White-vented and Tawny-capped Euphonias were feeding close by with Golden-hooded, Crimson-rumped, Silver-throated, Blue-gray and Crimson-collared Tanagers. We also noted Mistletoe Tyrannulet, House Wren and many common species. The hummers kept a lot of the group happy for a couple of hours, Green-thorntail, Snowcap, Rufous-tailed and Purple-throated Mountain-Gem were all on show.

 a pair of Tawny-capped Euphonia's - by Chris Perry

Red-throated Ant-Tanager

Before lunch most of the group went for a walk on the one of the forest trails. We heard Black-capped Nightingale-Thrush and watched Plain Brown Woodcreeper, then a small flock of tanagers held Tawny-capped Tanagers and a possible White-lined Tanager.

Tawny-capped Tanager - Chris Perry

A Russet Antshrike was spotted by Jason and he got most of the group onto it and then he found a Dull-mantled Antbird. Jason then saw a Plain Antvireo but no-one else got to see it. A feeding flock held Blue-and-Gold Tanagers what a bird that one is.

Rufous-winged Woodpecker taken by Chris Perry

Later along the track Jason heard a Cocoa Woodcreeper calling but we could not find it. A Northern Schiffornis was well found and showed well, the wing-clicking of the White-collared Manakin could also be heard, but once again we did not see it.

the beautiful Speckled Tanager appeared in the afternoon - photo by Chris Perry

We had lunch back at the reserve restaurant and then spent another couple of hours watching the garden trees and shrubs from the balcony. At one point a large influx of Tanagers came into the garden, we added Bay-headed and Black-and-Yellow Tanagers (what a beauty) and then the most beautiful of all (in my opinion), the SPECKLED TANAGER appeared, oh my god what a stunner.

Speckled Tanager again - by Chris Perry

Black-and-Yellow Tanager, another beauty taken by Chris Perry

Other birds kept appearing too, Scarlet-thighed Dacnis, Red-throated Ant-Tanager, Blackburnian Warbler, Rufous-winged Woodpecker, Cinnamon Becard and others.

It was around 3pm when we left El Copel, we had to walk back down the track to the road where the bus was waiting for us. The rest of the afternoon was spent visiting the large wetlands and reservoir at Turrialba.

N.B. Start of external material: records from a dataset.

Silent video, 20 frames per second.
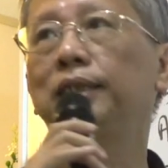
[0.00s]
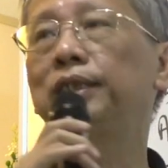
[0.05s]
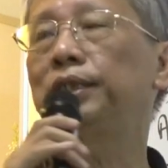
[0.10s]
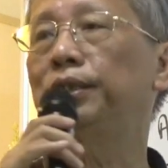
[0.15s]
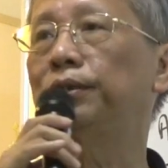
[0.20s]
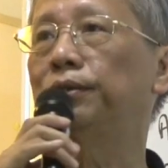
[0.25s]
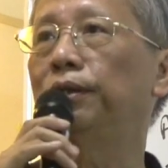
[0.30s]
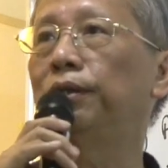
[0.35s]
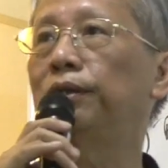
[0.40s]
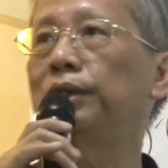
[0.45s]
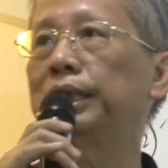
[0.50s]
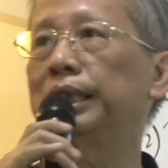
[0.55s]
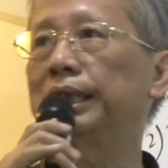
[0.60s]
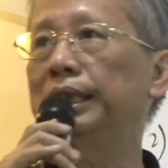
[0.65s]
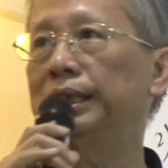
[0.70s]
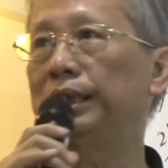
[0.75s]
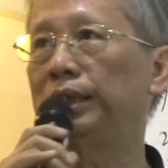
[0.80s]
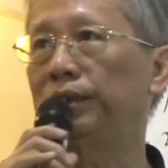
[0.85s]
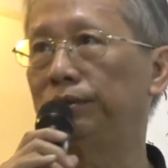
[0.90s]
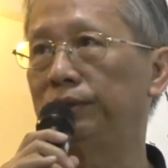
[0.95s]
is no longer
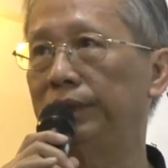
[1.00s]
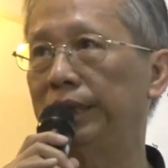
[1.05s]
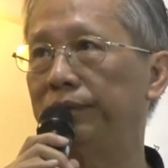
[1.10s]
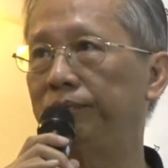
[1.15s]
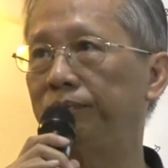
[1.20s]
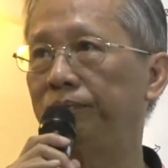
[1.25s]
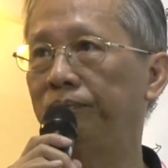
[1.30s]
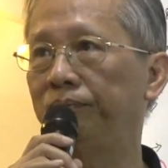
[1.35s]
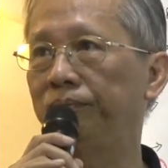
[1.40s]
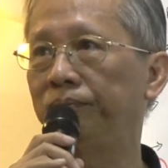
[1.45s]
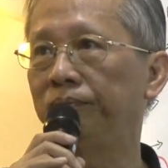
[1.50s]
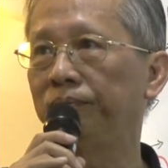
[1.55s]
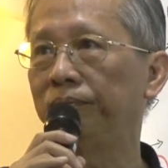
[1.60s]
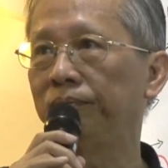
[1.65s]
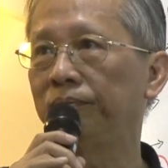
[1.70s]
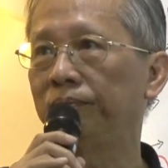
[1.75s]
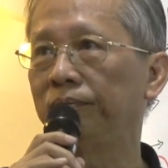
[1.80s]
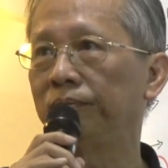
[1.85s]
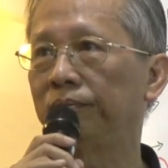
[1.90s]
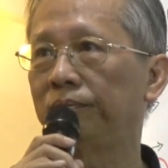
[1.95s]
deluded.
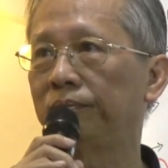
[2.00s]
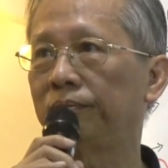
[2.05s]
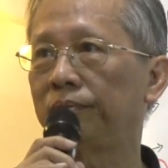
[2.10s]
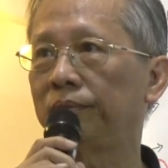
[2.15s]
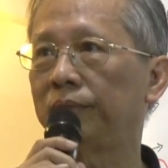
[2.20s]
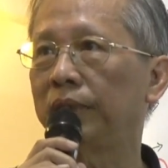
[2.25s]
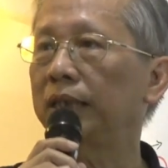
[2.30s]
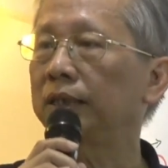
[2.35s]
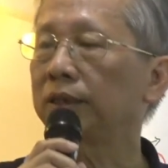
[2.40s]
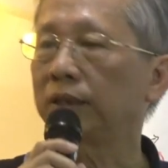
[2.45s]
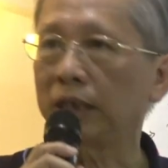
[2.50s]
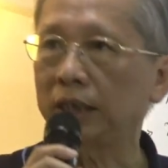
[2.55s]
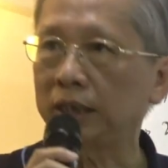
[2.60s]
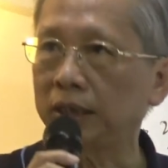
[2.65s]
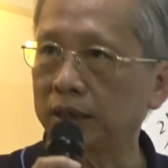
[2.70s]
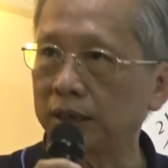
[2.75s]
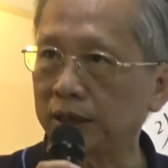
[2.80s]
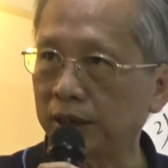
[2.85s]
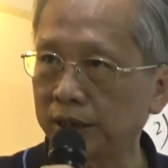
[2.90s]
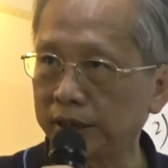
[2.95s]
That's why it
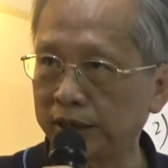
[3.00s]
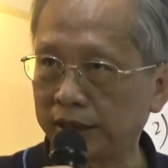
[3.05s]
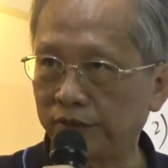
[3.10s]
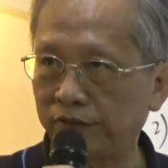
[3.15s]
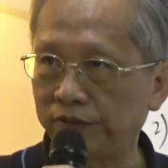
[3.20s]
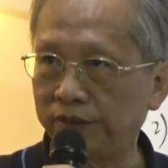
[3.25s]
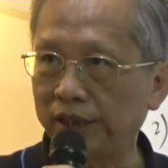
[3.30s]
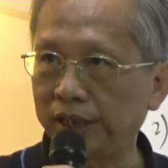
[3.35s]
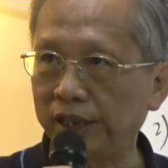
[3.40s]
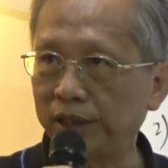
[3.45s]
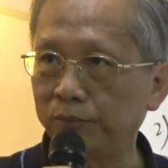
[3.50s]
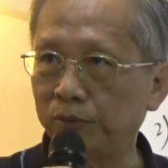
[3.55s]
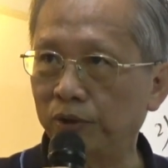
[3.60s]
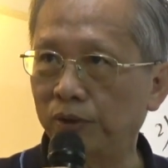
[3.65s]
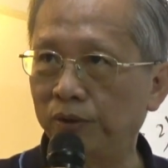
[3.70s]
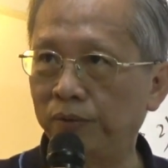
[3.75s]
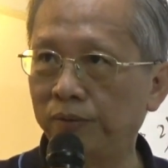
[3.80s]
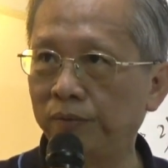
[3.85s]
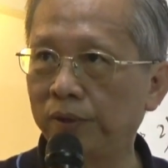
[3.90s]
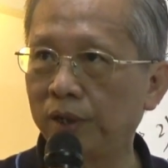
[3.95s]
does not suffer
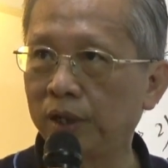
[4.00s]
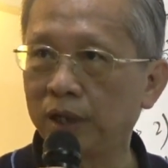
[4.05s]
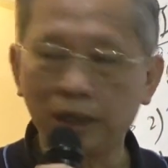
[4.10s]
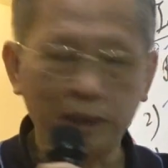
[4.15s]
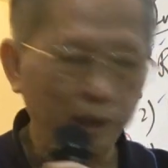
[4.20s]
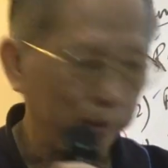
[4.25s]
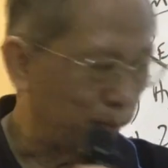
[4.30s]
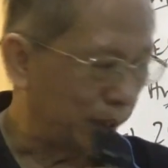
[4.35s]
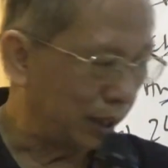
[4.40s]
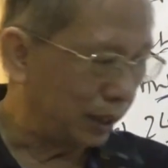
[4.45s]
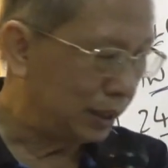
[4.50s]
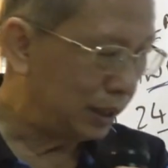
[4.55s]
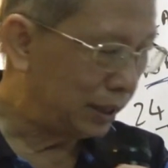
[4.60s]
anymore. But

Fasciated Tiger Heron, seen along the river taken by Chris Perry

The water was bird-packed with Herons, Egrets, Storks and wildfowl. We found our first Limpkin of the trip and our first Snail Kites. There were dozens of Blue-winged Teal and Lesser Scaup and Jason pulled out a male Northern Pintail (a good bird for Costa Rica).

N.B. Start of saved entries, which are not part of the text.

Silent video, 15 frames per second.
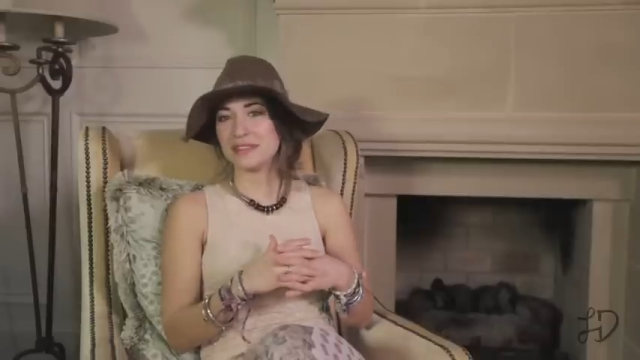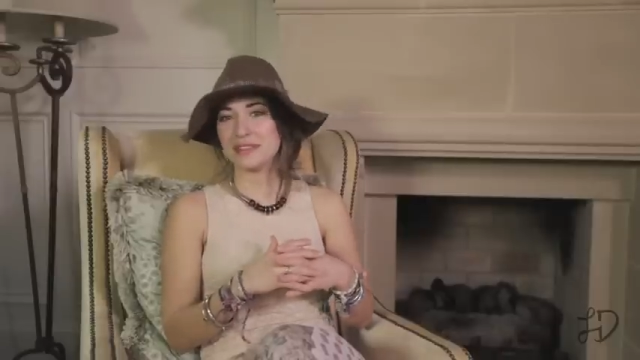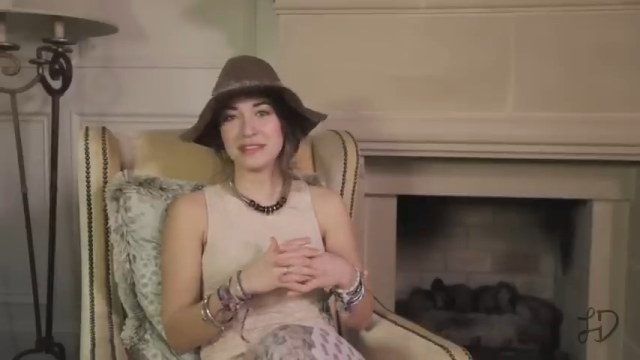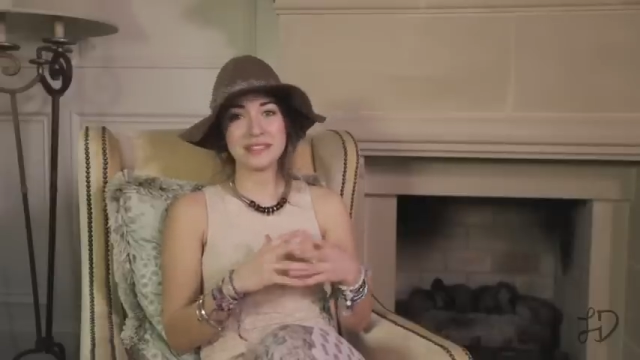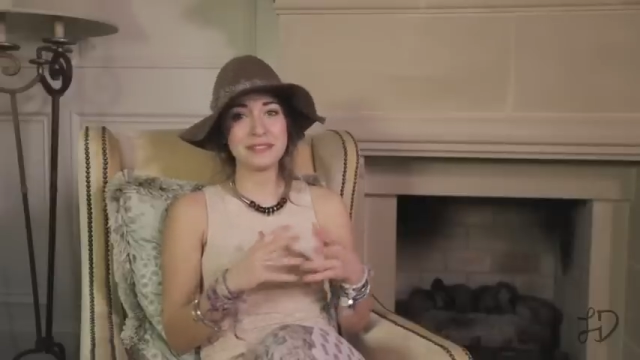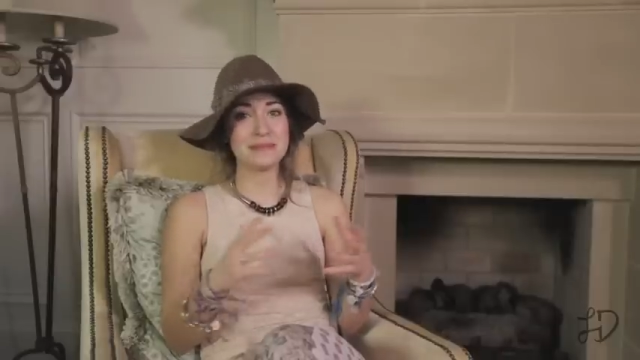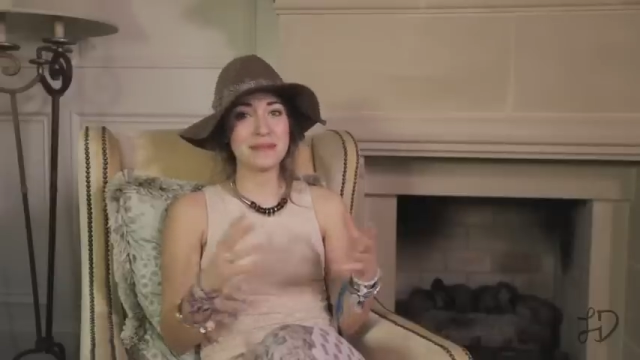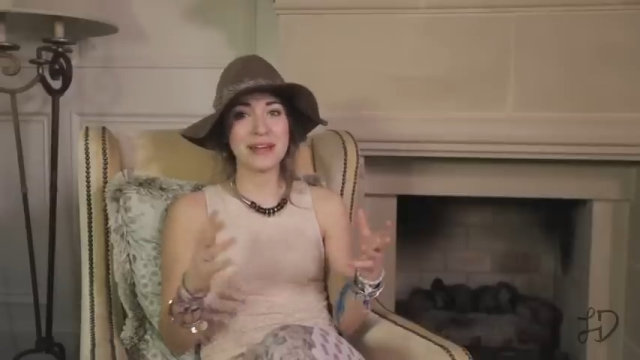
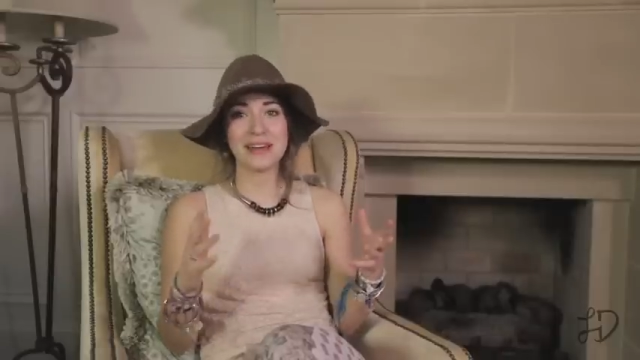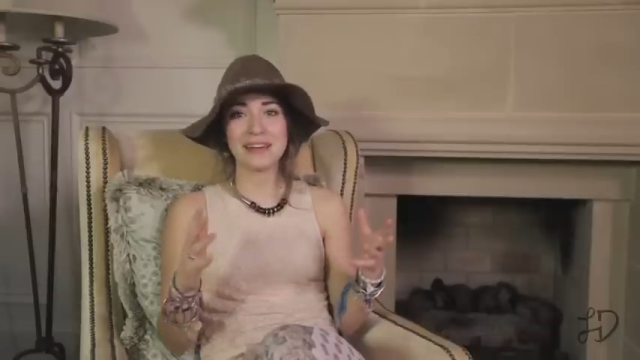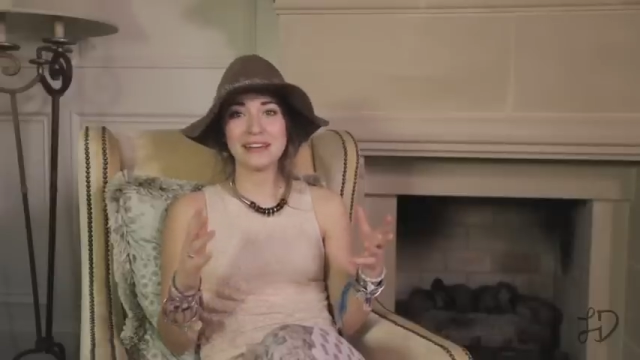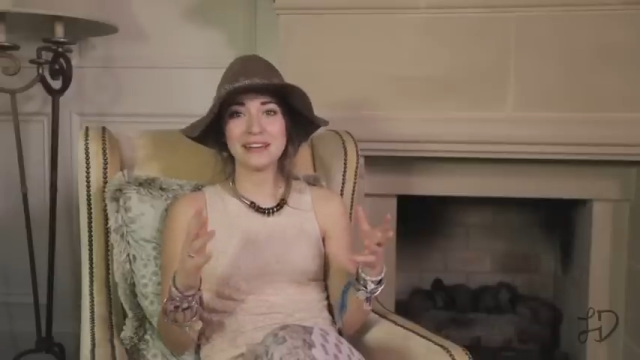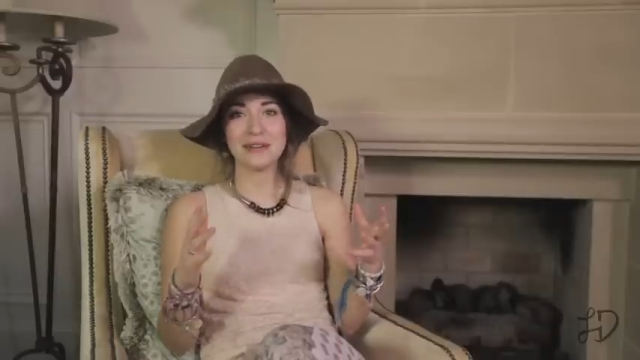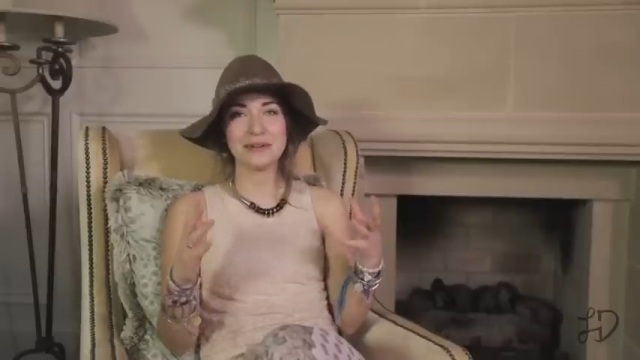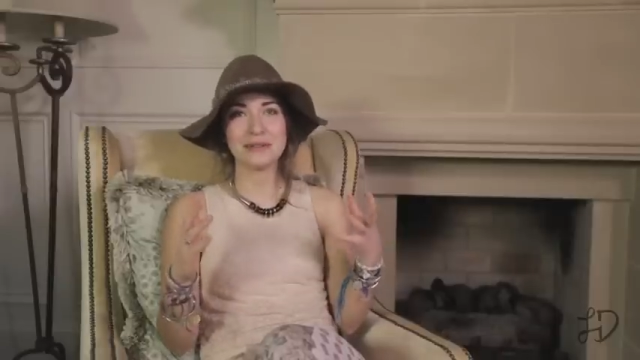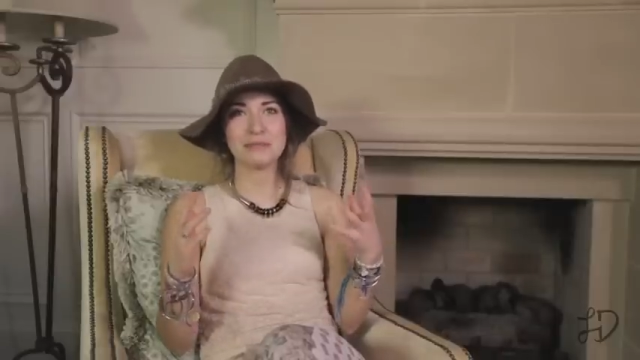this man
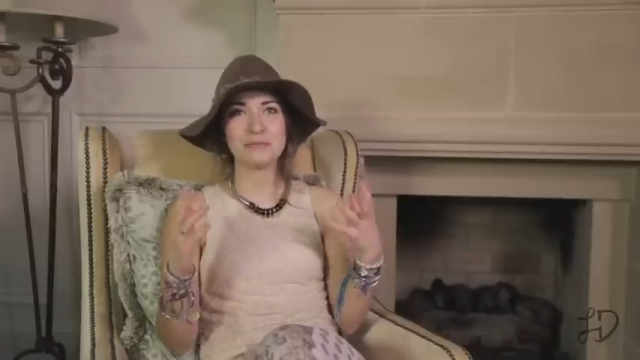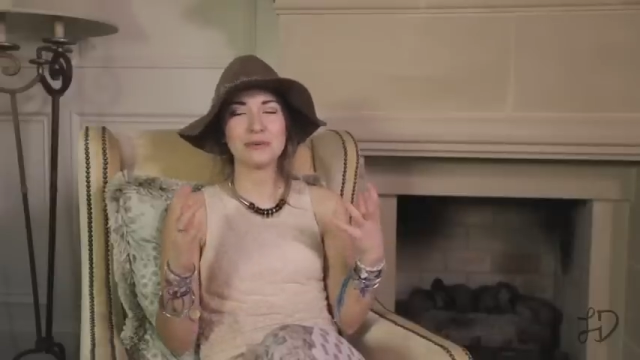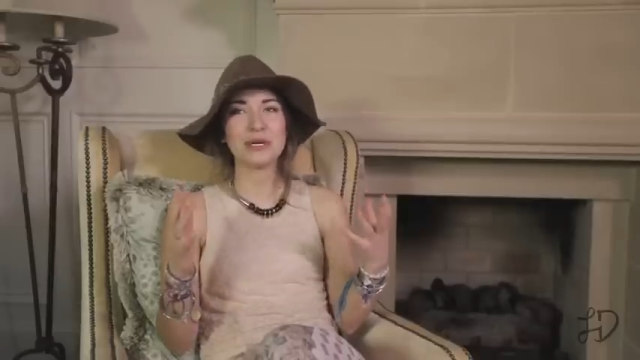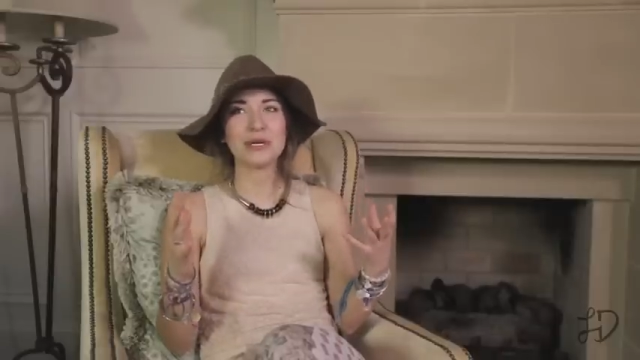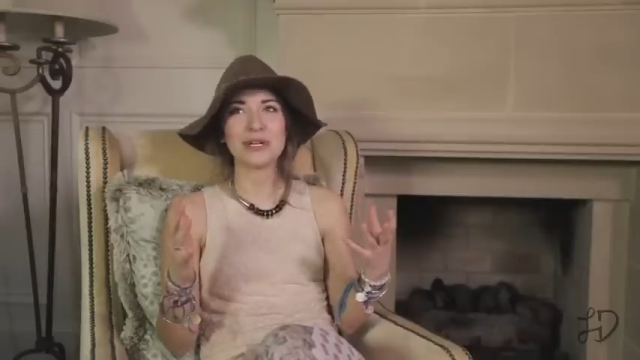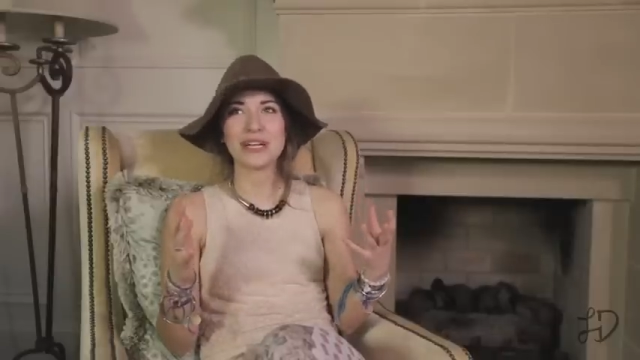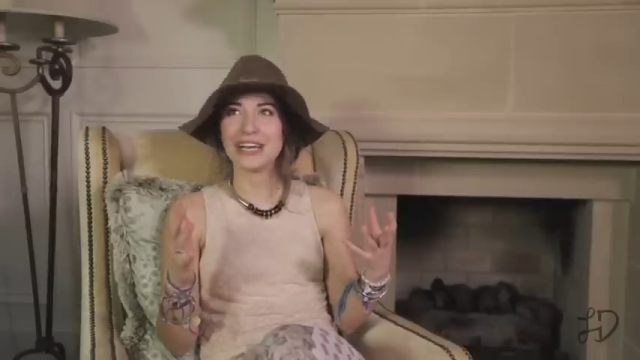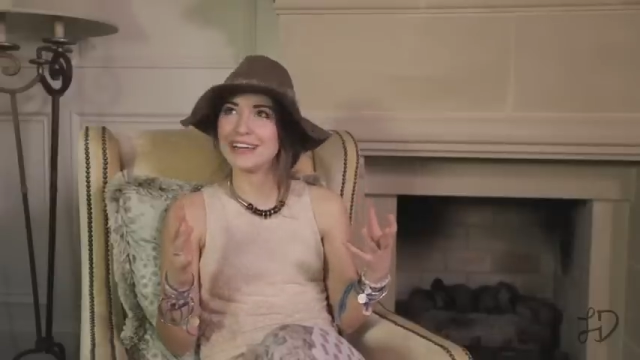who is
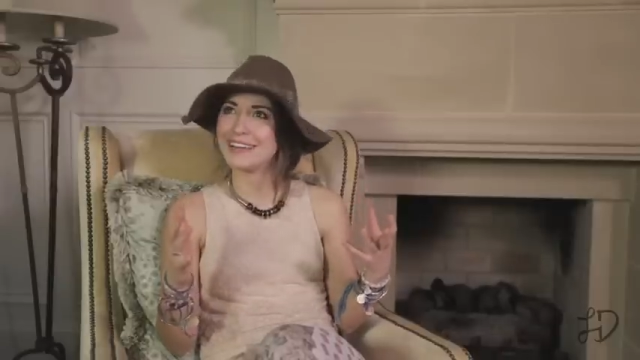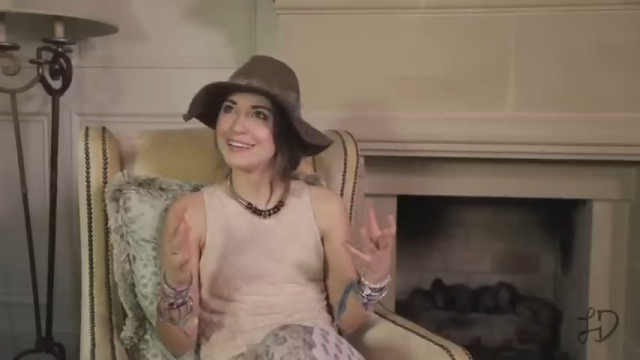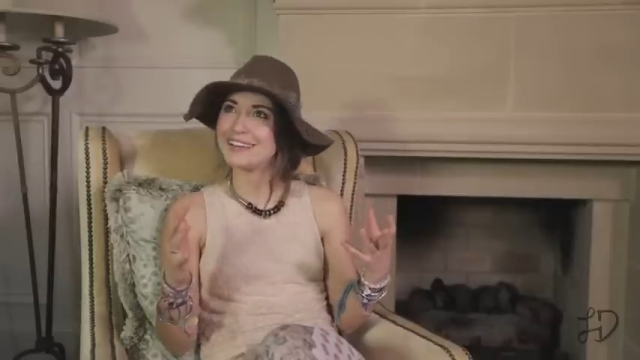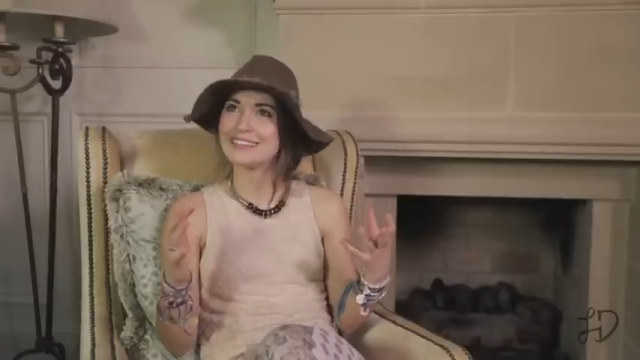brilliant.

Northern Pintail with Blue-winged Teal 

Snail Kite - just look at the hook on that bill, poor snails. Taken by Chris Perry

Walking around to the other side of the water we added a few more species. Both Common and Purple Gallinules, Northern Jacana, American Coot, Southern Lapwing, Spotted Sandpiper and our first Wilson’s Snipe.

record shot of a Limpkin

The marsh and lake at Turrialba

In the trees around the water we saw many common species and our last bird seen there was a Brown Woodpecker. We left the area around 5:30pm and made the short trip back to the hotel, we were well pleased with our day’s birding, we added nearly 30 species to the trip total.